Continue to blaze a trail and pursue innovation-led high-quality development of transportation. 

With a commitment to innovation, we will strengthen technological and management innovation and advance the high-quality development of transportation. We will focus on using technological innovations to develop transportation, strive to make breakthroughs in key technologies, and strengthen R&D on new vehicles, including Chinese standard high-speed EMU trains and pedigree Chinese standard subway trains. We will develop and adopt specialized equipment, popularize new-energy, intelligent, digital and lightweight transportation equipment and complete sets of technical equipment, and promote advanced, appropriate and fully controllable transportation equipment. We will encourage the thorough integration of new technologies, such as big data, the Internet, artificial intelligence and blockchain, in the transportation industry, vigorously develop smart transportation and smart logistics, and encourage the sound and stable development of new forms of transportation to constantly boost growth momentum.

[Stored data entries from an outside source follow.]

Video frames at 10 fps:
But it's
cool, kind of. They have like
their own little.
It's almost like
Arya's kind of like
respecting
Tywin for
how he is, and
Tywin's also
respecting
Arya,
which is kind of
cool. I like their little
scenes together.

We will encourage the formulation and revision of relevant laws and regulations and promote the formation of a comprehensive and interconnected system of transportation laws, policies, and standards. We will accelerate improvements to institutions and mechanisms to meet the needs of a world-class transportation system and further reforms in key areas. We will build a unified, open, competitive, and orderly transportation market system and continue to improve the business environment. We will encourage social organizations to participate in our industry's governance and expand channels for public participation. We will facilitate the development, introduction, and use of talent, nurture more first-class leading personnel and innovation teams, carry forward the new era spirit of transportation, and provide strong support for rapidly building a world-class transportation system in China. 

Prioritize ecological conservation and strive to support the shift to green and low-carbon development. 

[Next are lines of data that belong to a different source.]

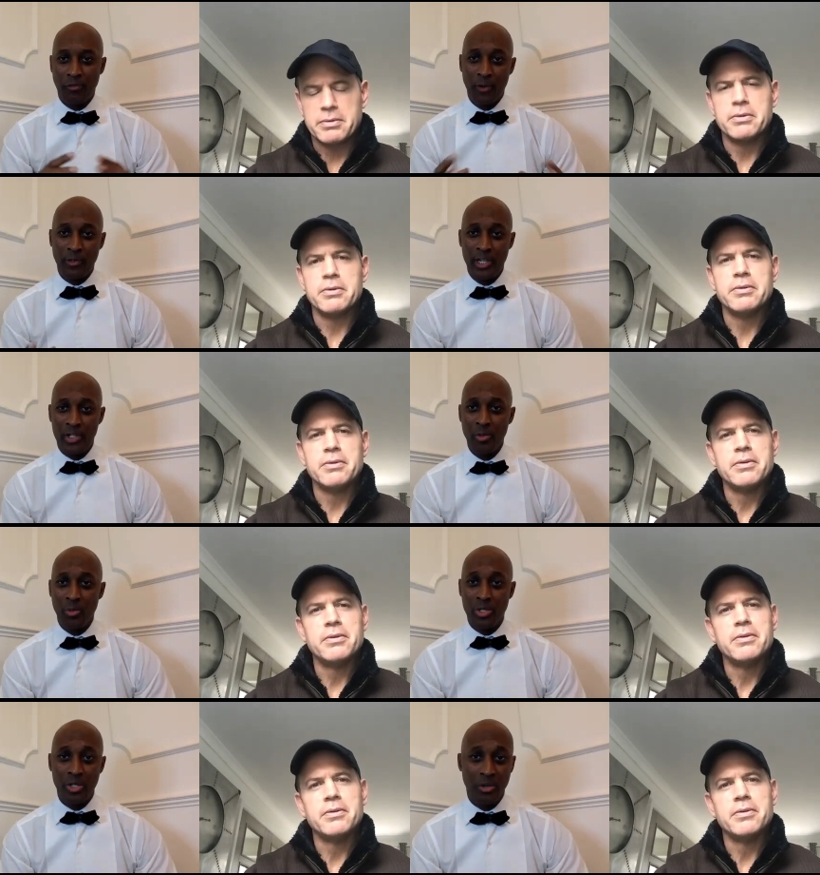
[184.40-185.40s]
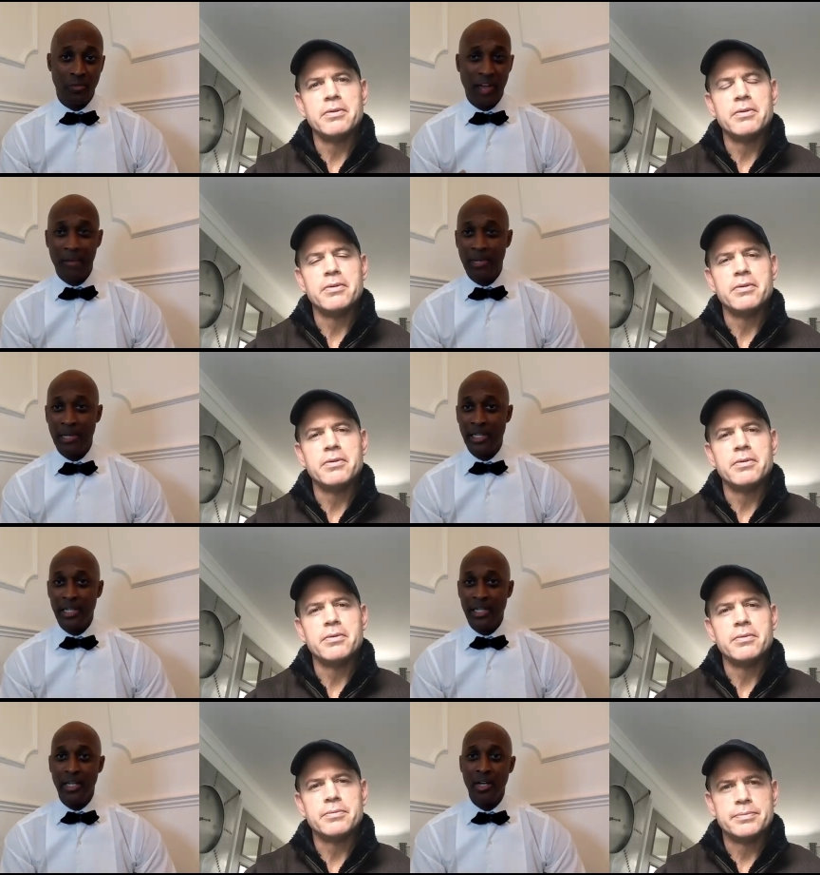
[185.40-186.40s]
Speaker 1: your foundation? Was it your
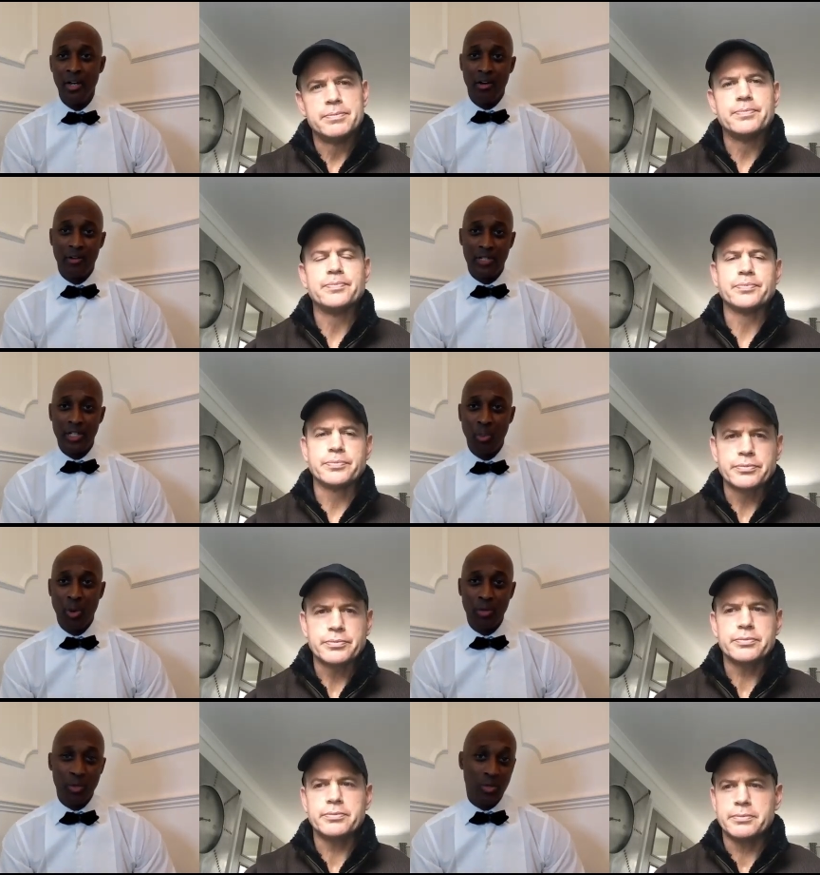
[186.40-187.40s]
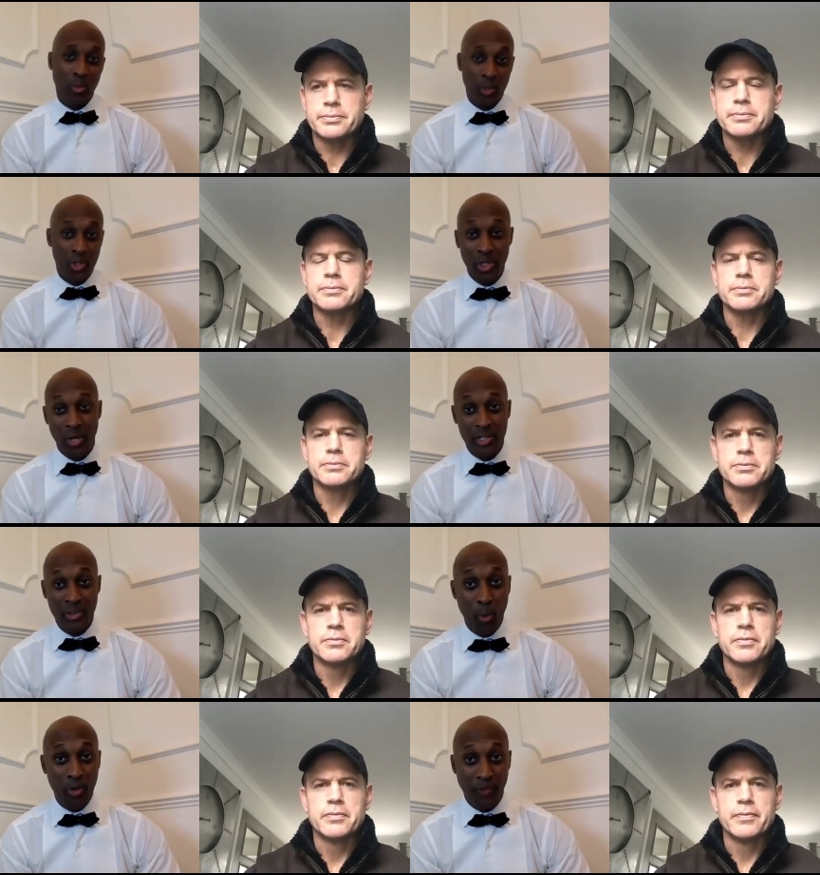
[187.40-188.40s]
family? Obviously, what was what did you
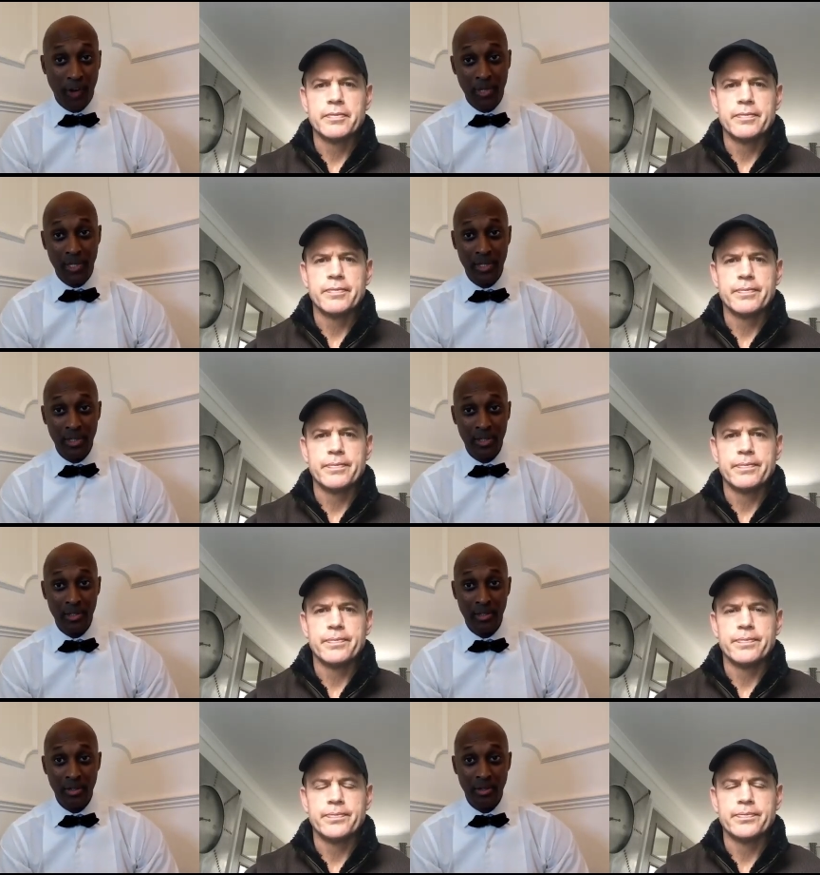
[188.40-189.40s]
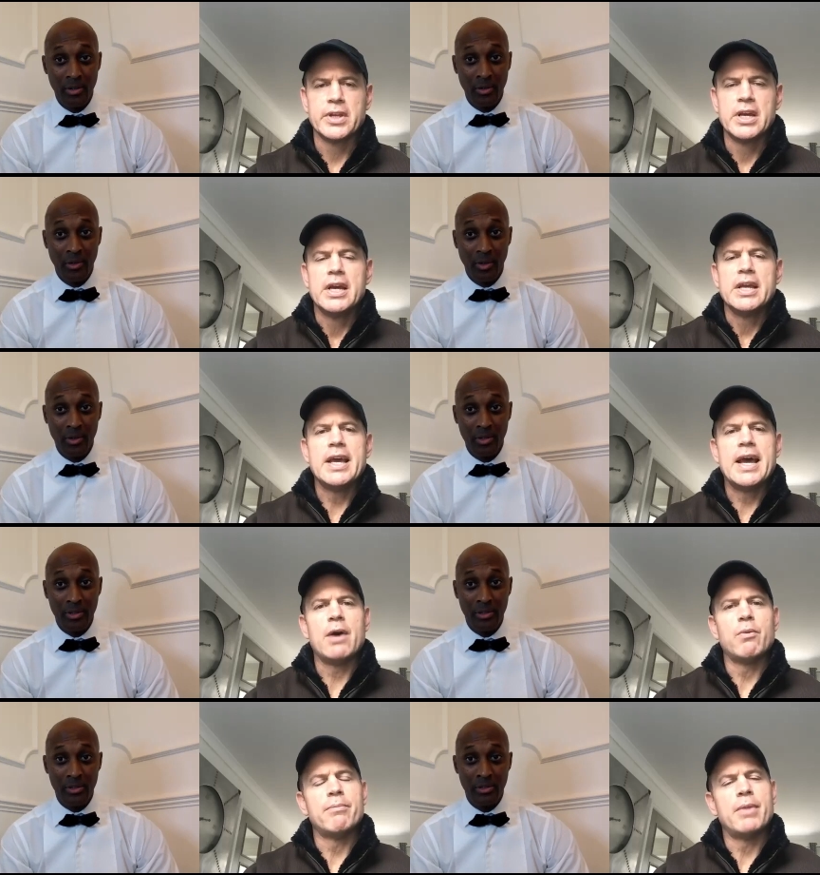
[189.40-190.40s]
have a sporty family?
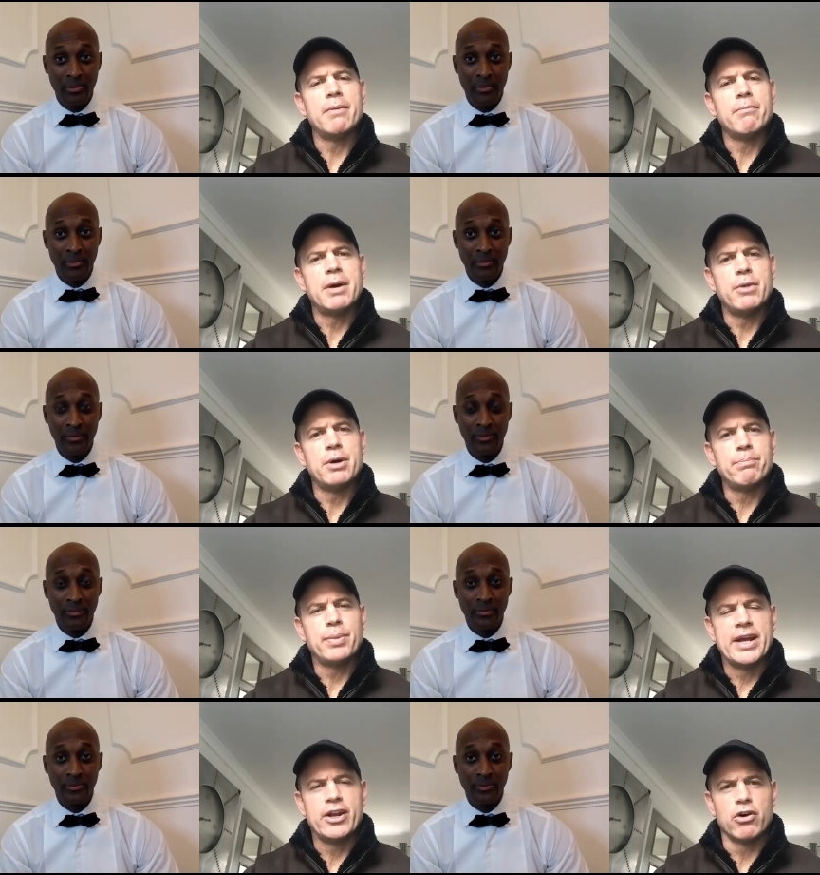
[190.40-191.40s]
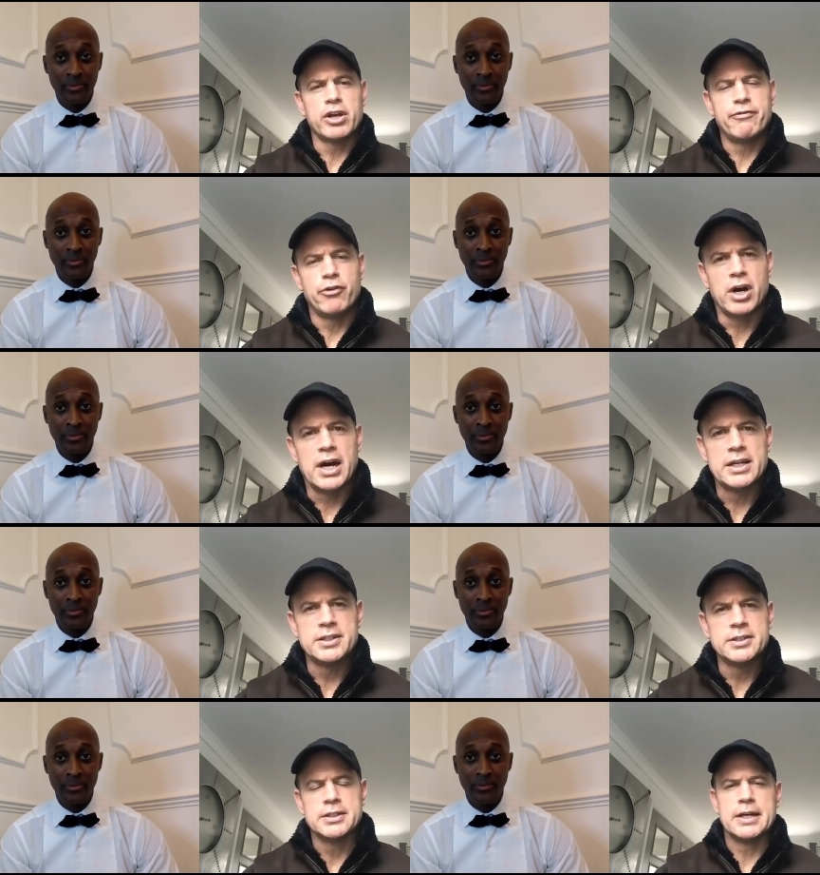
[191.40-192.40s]
Speaker 2: Yeah, well, my my mum played hockey for
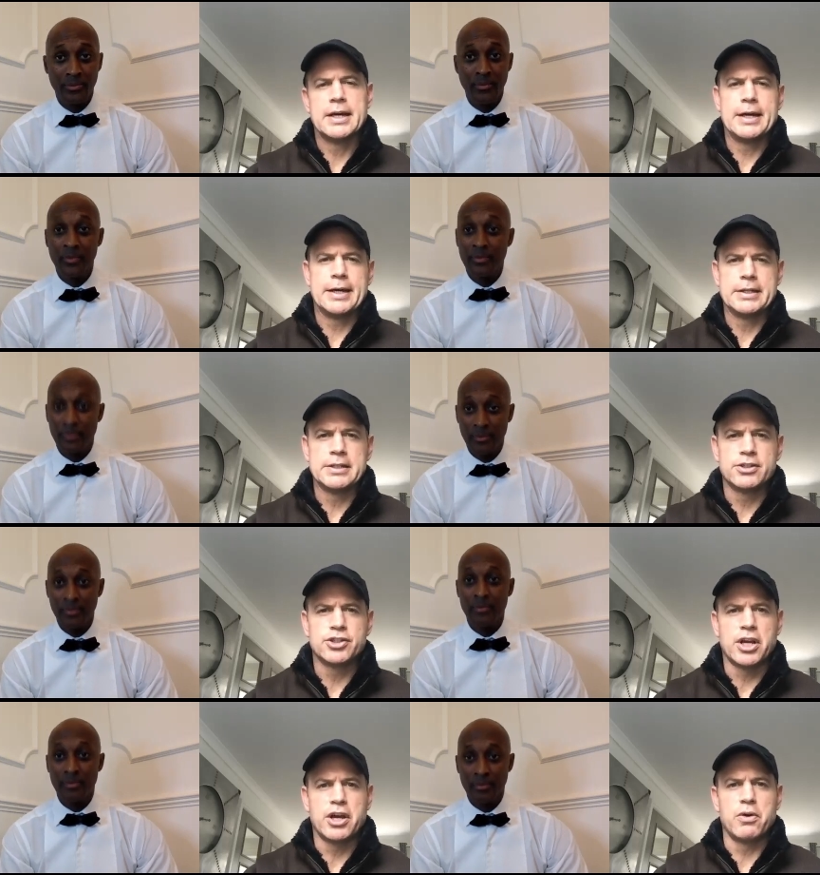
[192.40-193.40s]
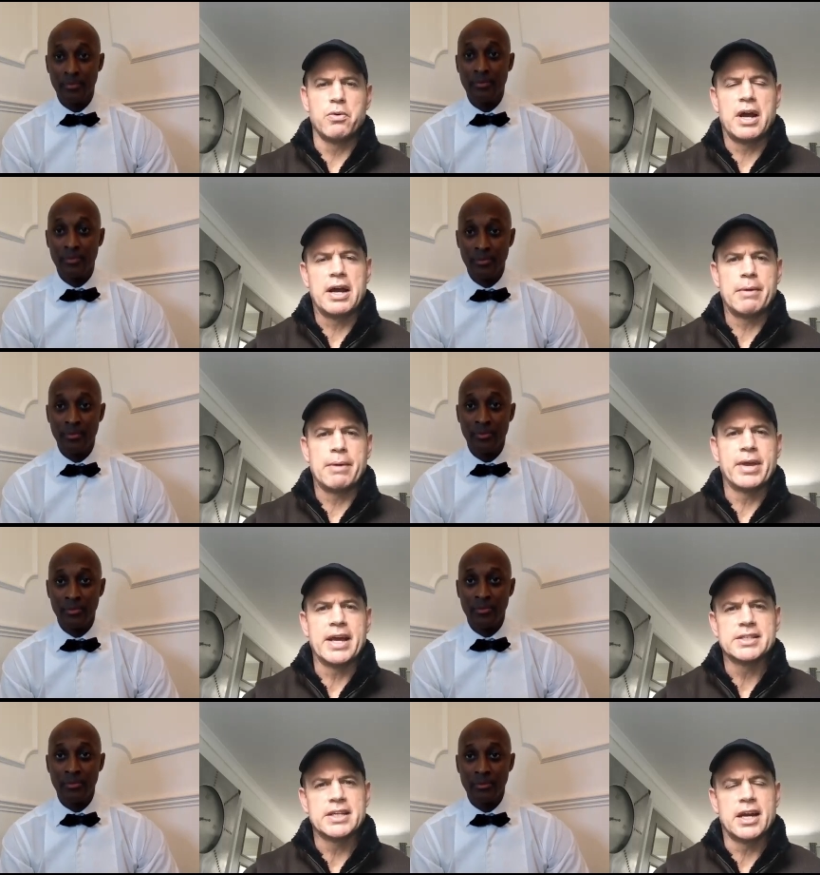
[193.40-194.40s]
Ireland, and so
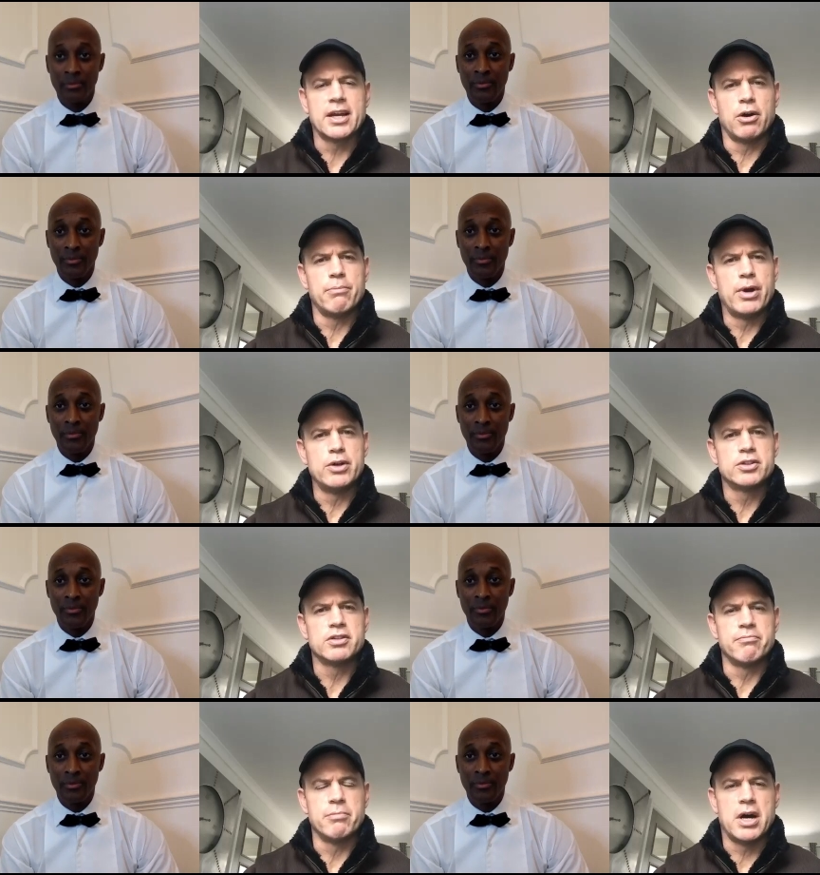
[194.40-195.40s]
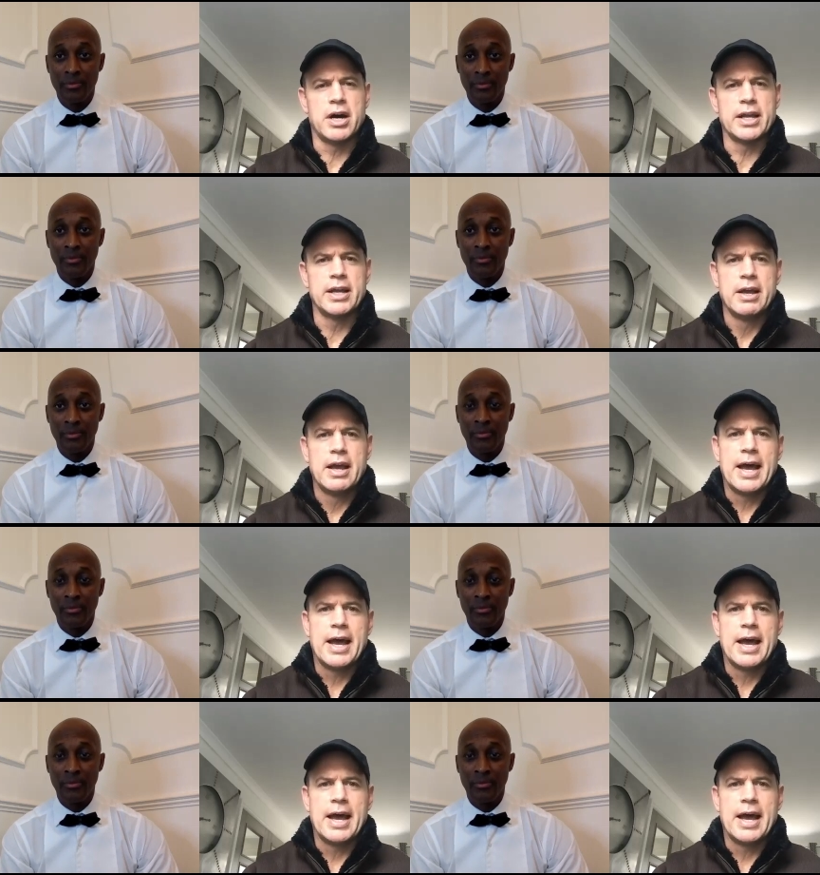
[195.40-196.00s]
I'm guessing I got most of my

Transportation is a major sector in terms of energy consumption and emissions. To modernize transportation, we must adhere to a high-quality development path that prioritizes ecological conservation and is green and low-carbon. To this end, we will accelerate the construction of a green and efficient transportation system, optimize the transportation structure, and promote the transportation of bulk goods and medium- and long-distance freight by rail or water rather than by road. We will also encourage the use of low-carbon and diversified energy sources for transportation and promote applications of new and clean energy. We will continue to lend impetus to the construction of charging points and charging stations in key regional expressway service areas and passenger transport hubs. We will strengthen prevention and control of pollution and continue to control pollution from diesel vehicles that exceed emissions standards. We will implement the system of control zones for air pollution from ships, promote the widespread application of recyclable express delivery packaging, encourage green modes of transportation, and make transportation low-carbon and environmentally friendly. 

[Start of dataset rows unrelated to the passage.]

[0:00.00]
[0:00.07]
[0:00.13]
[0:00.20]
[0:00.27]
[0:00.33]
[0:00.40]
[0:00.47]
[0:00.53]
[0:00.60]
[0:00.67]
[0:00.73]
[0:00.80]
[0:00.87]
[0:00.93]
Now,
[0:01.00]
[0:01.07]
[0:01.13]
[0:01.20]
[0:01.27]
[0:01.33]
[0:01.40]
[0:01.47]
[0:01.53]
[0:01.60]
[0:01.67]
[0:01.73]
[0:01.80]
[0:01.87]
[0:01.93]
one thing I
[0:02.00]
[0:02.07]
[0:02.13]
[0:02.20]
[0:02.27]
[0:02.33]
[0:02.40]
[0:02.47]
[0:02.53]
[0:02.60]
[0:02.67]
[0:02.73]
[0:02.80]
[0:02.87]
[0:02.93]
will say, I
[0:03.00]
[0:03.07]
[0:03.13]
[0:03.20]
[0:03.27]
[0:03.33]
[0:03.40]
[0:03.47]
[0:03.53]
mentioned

Uphold global connectivity and strive to promote higher-standard opening up and cooperation in transportation. 

We need to keep communicating with the rest of the world and stay abreast of the times, remain open, inclusive and interconnected, and make greater contributions to the development of transportation around the world on the basis of ensuring its development in China. We need to open transportation wider and more deeply to the outside world and to international cooperation, promote infrastructure connectivity with neighboring countries, and facilitate international road transportation. We will promptly implement the outcomes of the Second UN Global Sustainable Transport Conference and make thorough preparations for establishing the Global Innovation and Knowledge Center for Sustainable Transport, to make it an important platform for opening up and cooperation in the field of transportation and for China to contribute its energy and ingenuity to the sustainable development of global transportation.